The records below are to be output exactly, except for their pictures.
_ _ _
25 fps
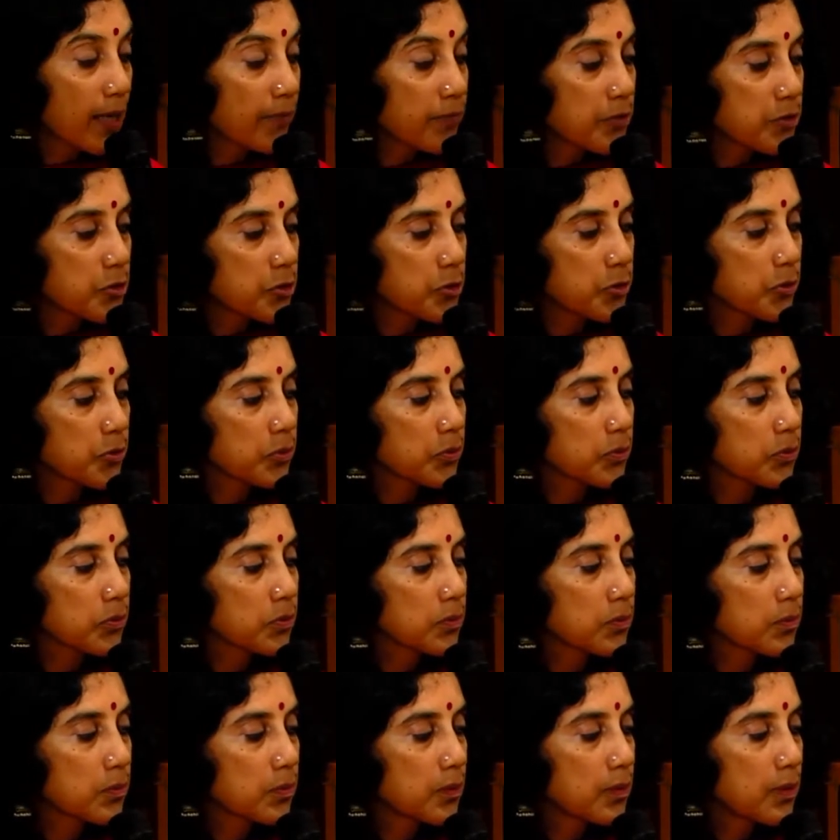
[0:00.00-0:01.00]
haven't you?
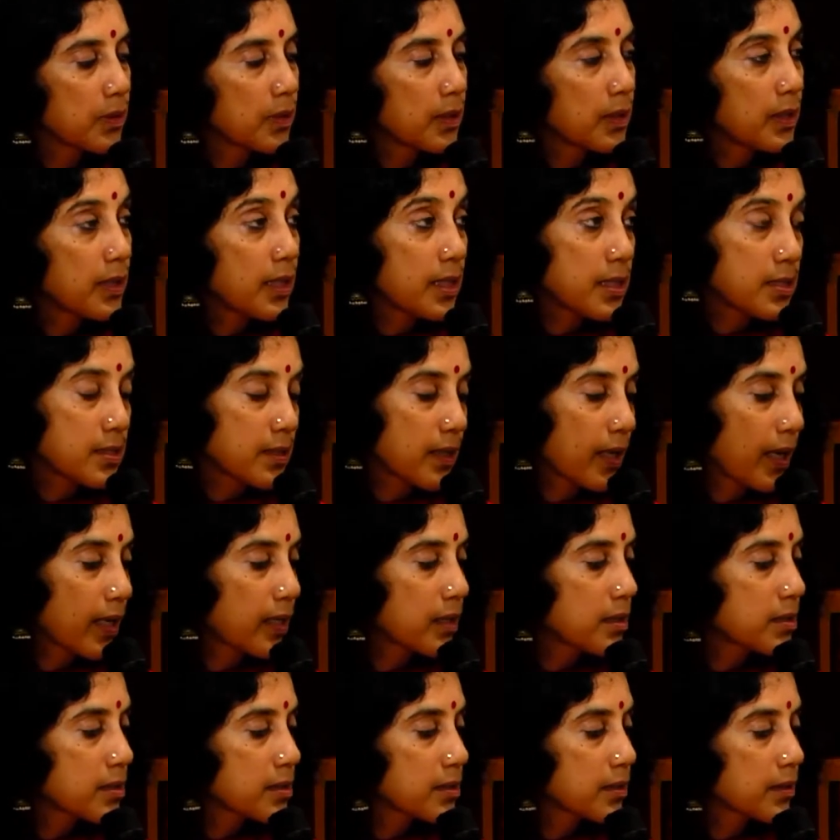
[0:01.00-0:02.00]
He's
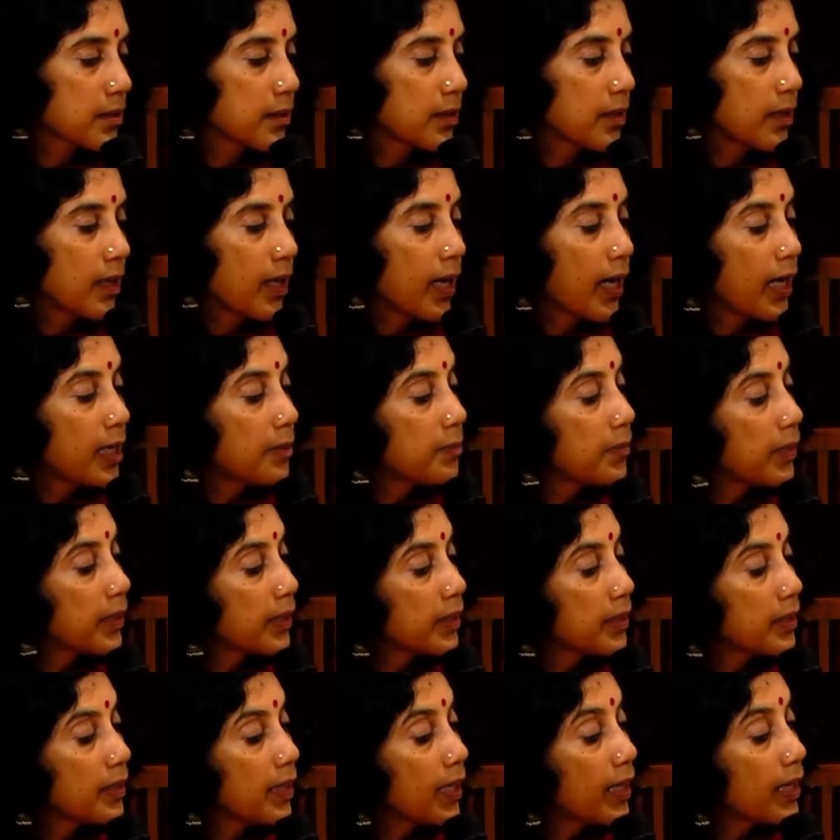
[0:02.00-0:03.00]
right. I'll
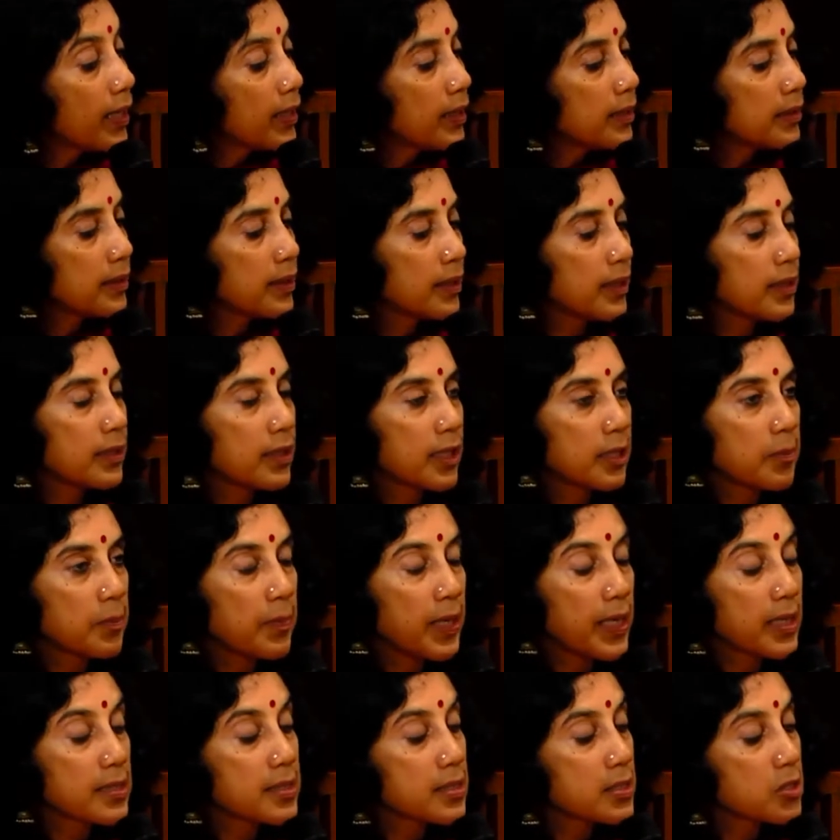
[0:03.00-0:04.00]
bury anything that
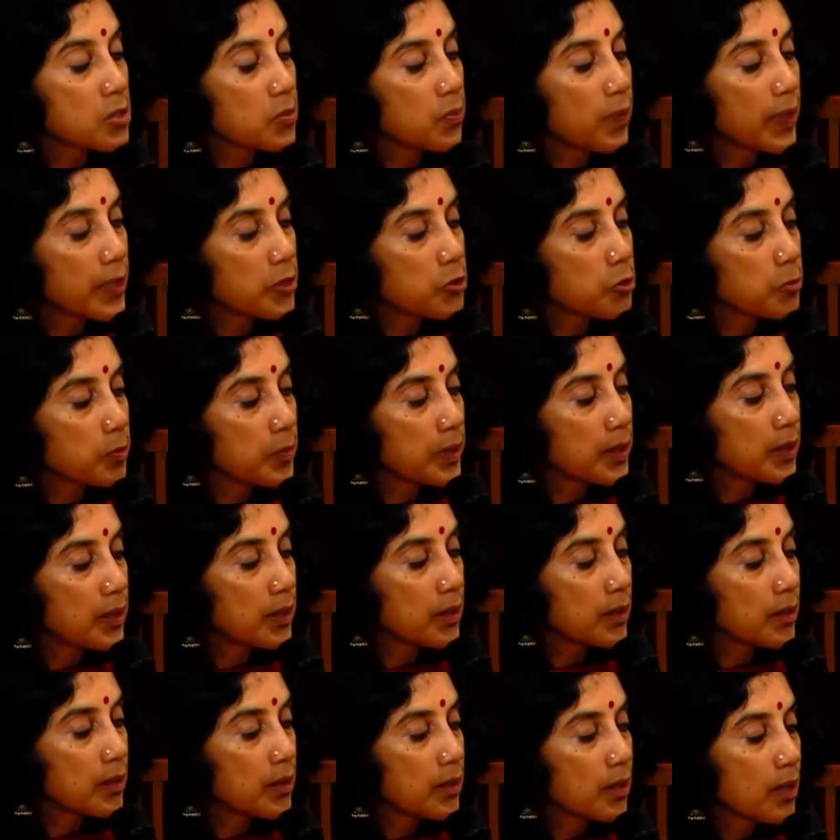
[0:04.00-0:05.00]
makes its way to
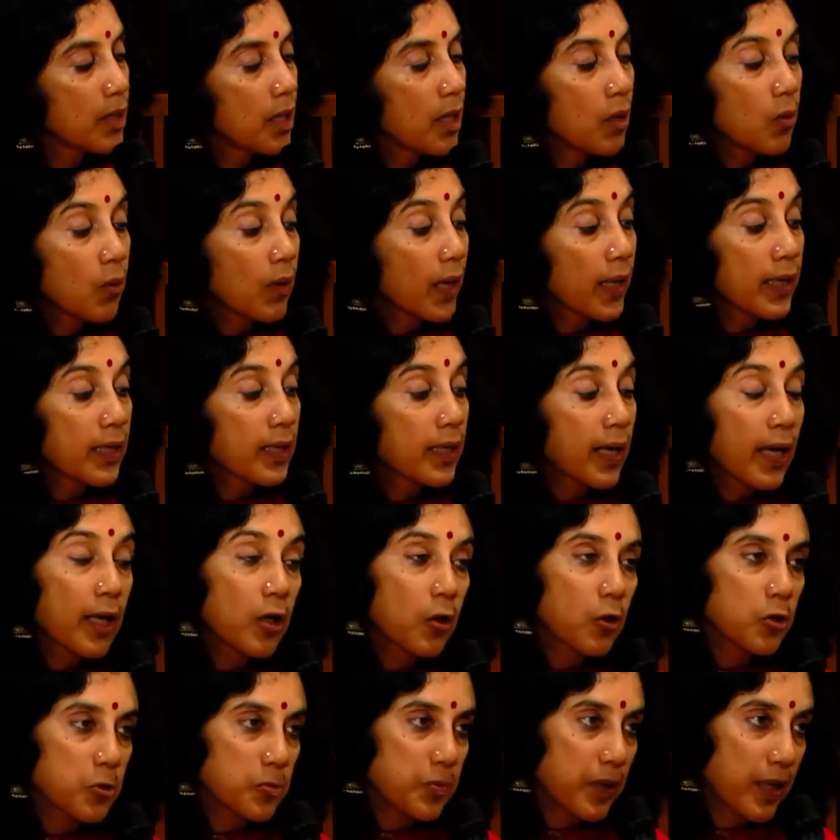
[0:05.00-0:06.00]
me. What I
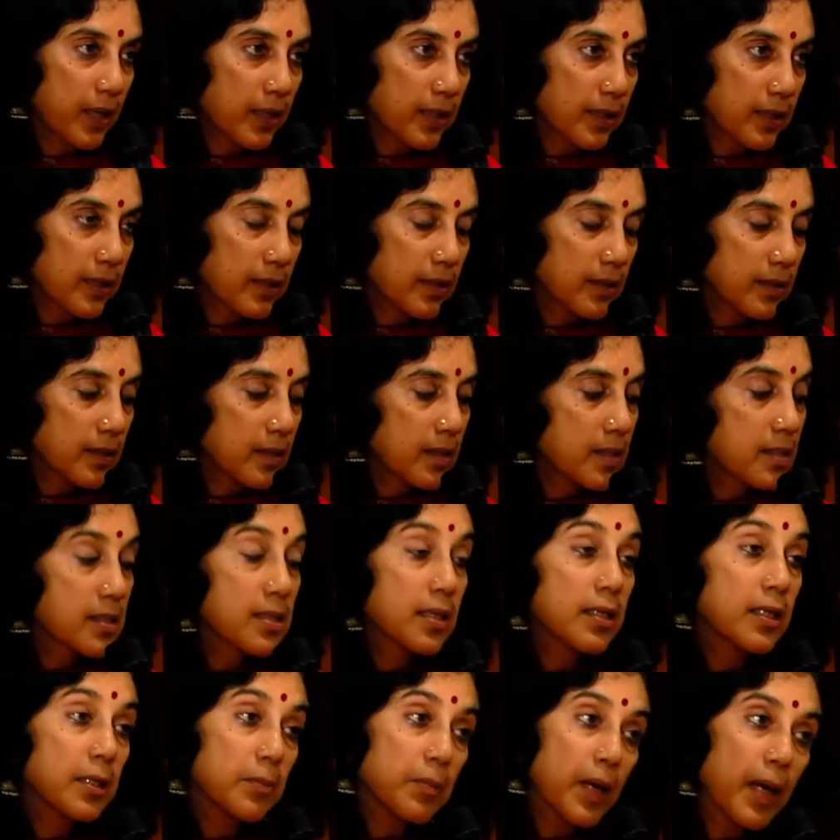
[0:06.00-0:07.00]
cannot bury is
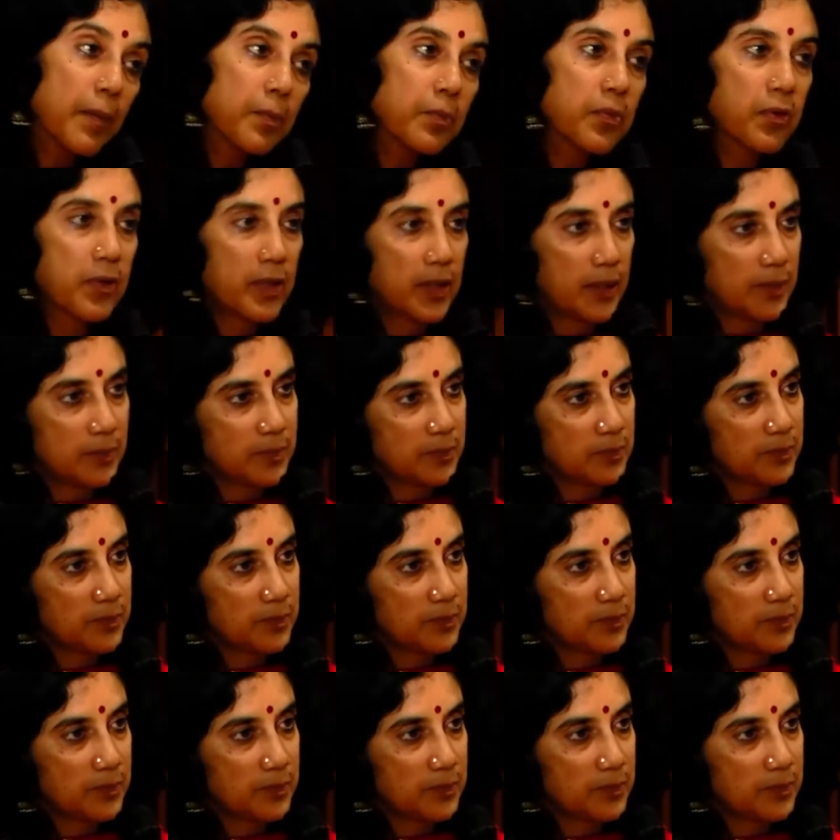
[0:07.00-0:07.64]
the remembered.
_ _ _
RESPONSE
25 fps
[0:00.00-0:01.00]
haven't you?
[0:01.00-0:02.00]
He's
[0:02.00-0:03.00]
right. I'll
[0:03.00-0:04.00]
bury anything that
[0:04.00-0:05.00]
makes its way to
[0:05.00-0:06.00]
me. What I
[0:06.00-0:07.00]
cannot bury is
[0:07.00-0:07.64]
the remembered.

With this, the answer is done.